» **PROBLEM STATEMENT**:
From the records below, take each line where the string "video" shows up and copy it.

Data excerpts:

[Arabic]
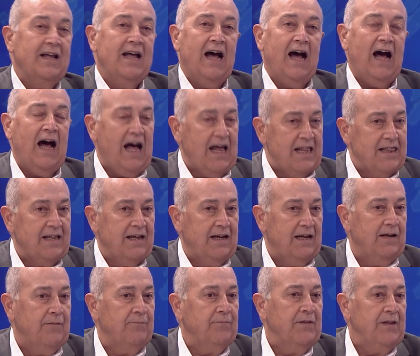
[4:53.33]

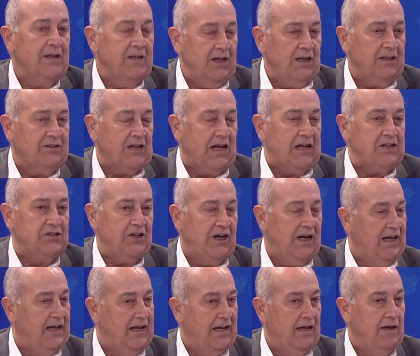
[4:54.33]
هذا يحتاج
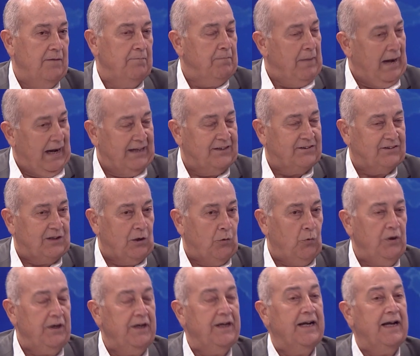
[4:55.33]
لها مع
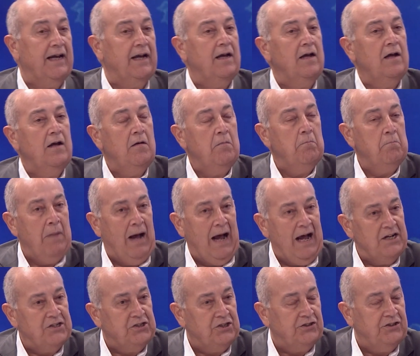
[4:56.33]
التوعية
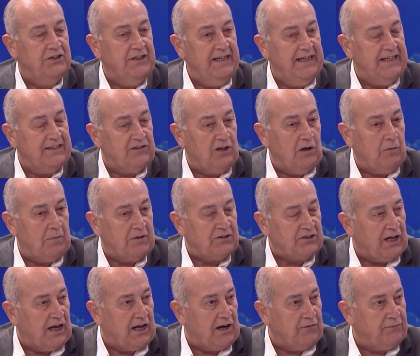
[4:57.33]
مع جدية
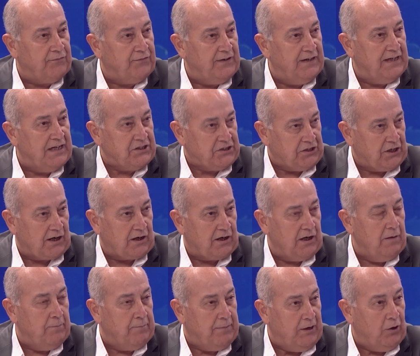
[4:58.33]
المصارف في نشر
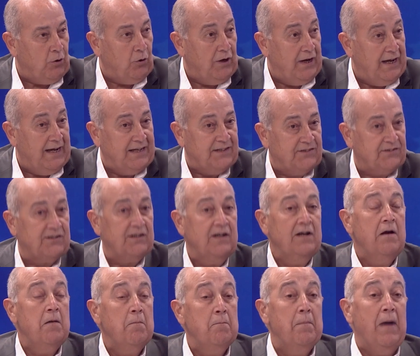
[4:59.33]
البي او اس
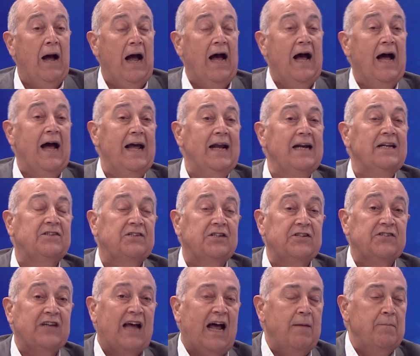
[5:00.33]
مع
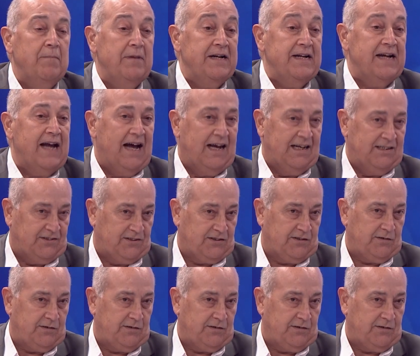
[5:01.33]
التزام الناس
--
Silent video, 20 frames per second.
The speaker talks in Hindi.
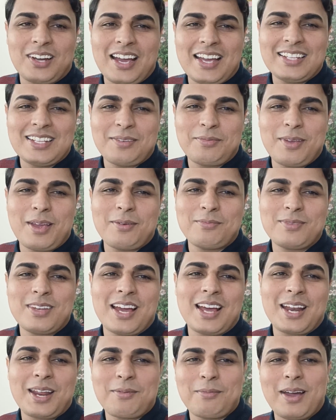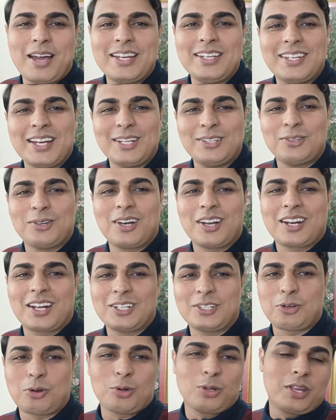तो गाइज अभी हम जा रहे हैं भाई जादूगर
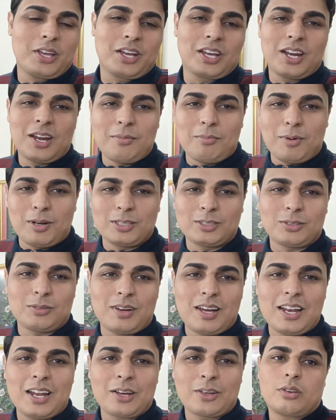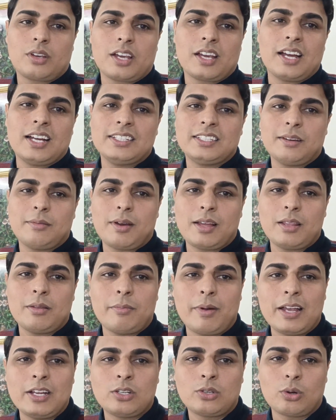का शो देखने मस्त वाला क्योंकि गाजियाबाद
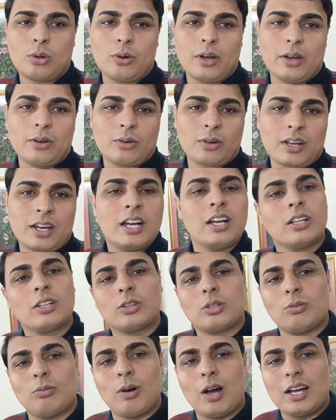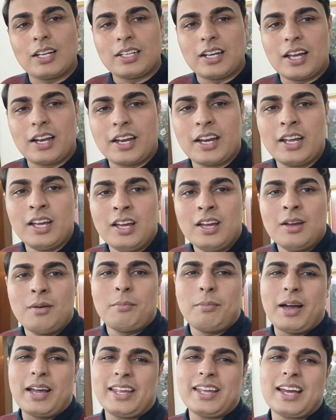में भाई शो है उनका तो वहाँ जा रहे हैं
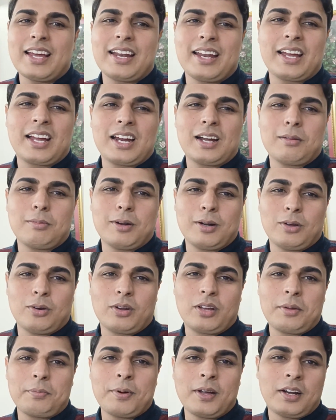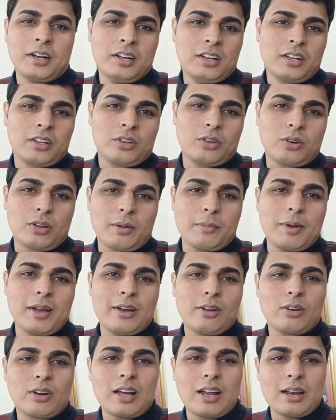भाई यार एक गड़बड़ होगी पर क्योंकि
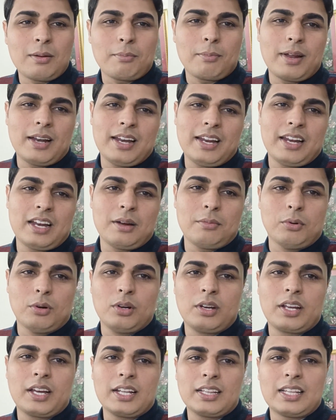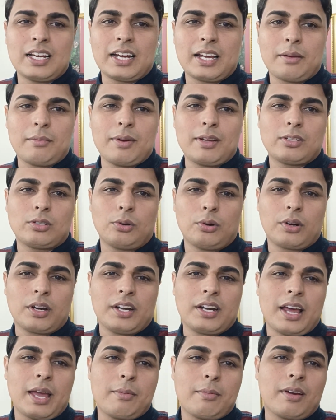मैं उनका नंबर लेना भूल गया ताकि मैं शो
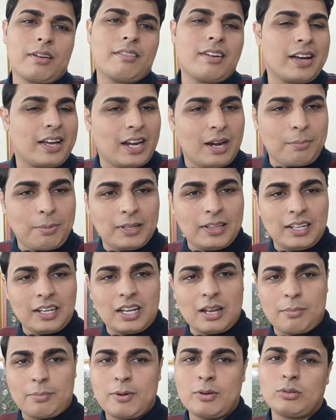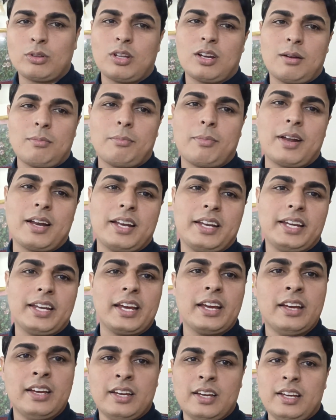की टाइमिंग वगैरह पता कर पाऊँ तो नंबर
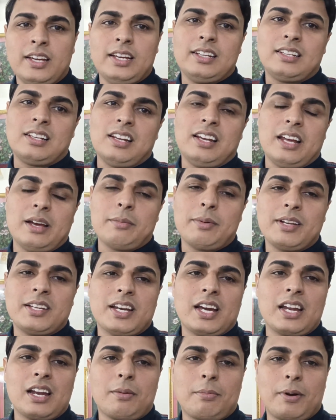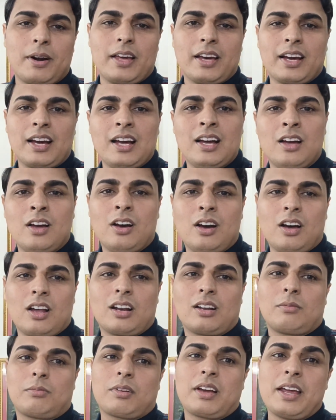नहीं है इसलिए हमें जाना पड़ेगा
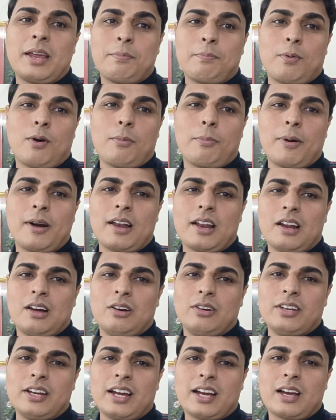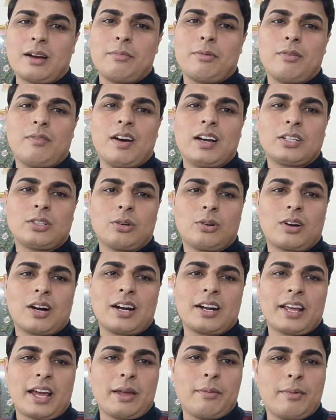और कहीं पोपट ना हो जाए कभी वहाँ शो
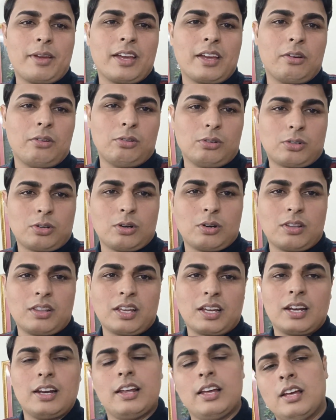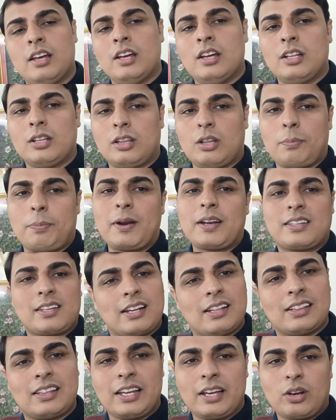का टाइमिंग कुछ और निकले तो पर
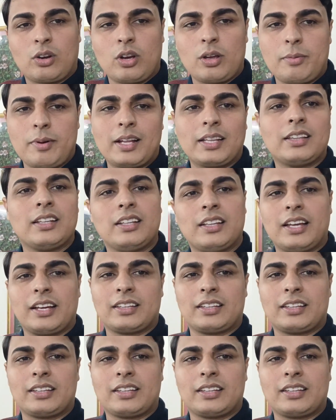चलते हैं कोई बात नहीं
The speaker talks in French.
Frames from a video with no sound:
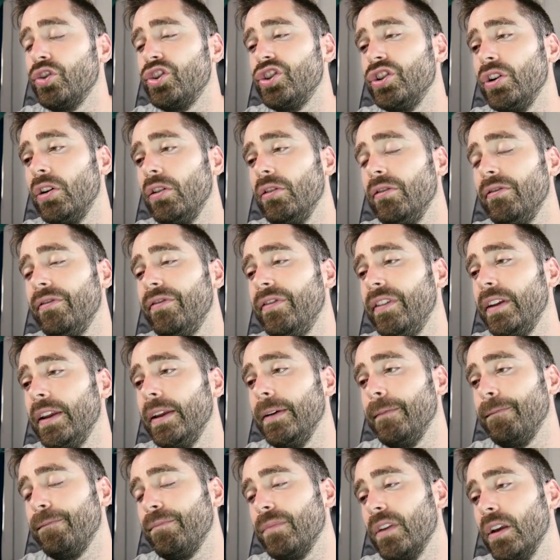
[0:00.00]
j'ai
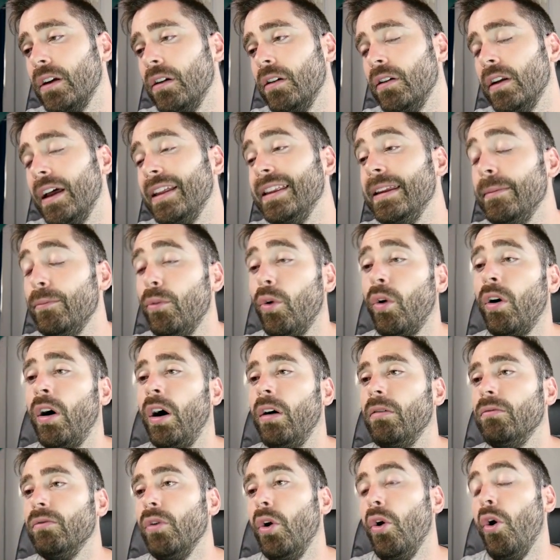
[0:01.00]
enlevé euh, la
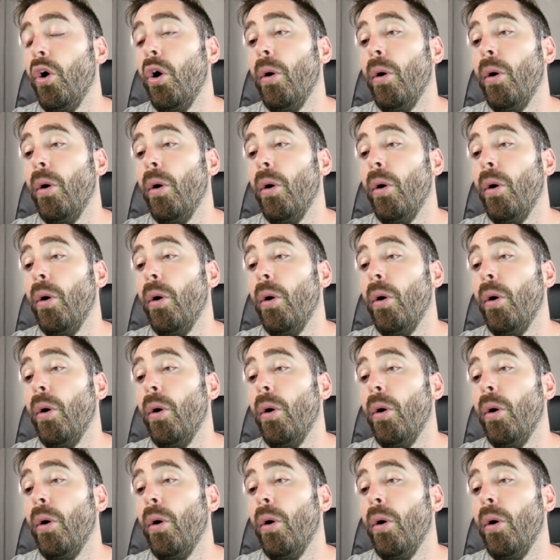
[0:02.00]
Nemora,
* * *
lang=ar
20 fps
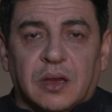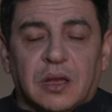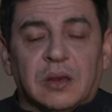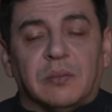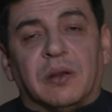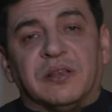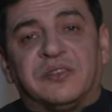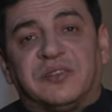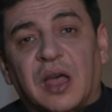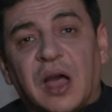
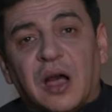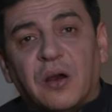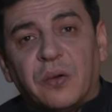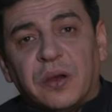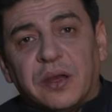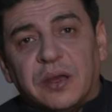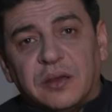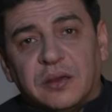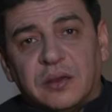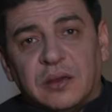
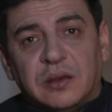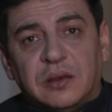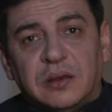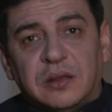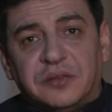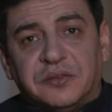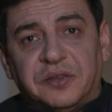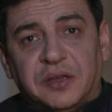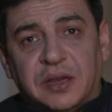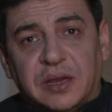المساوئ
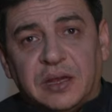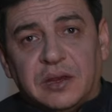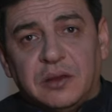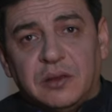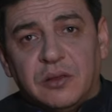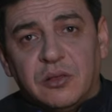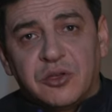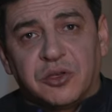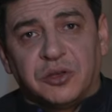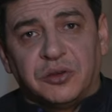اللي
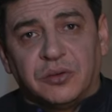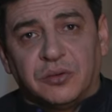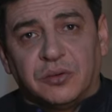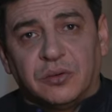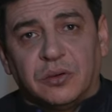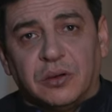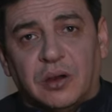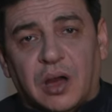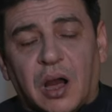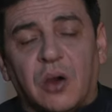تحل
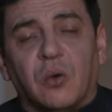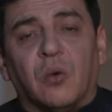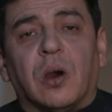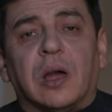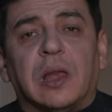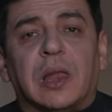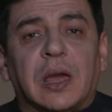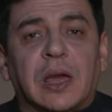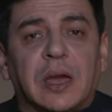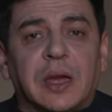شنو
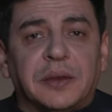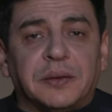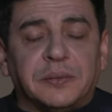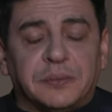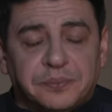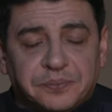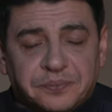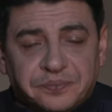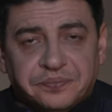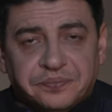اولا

» **REPLY TO THE TASK**:
Silent video, 20 frames per second.
Frames from a video with no sound:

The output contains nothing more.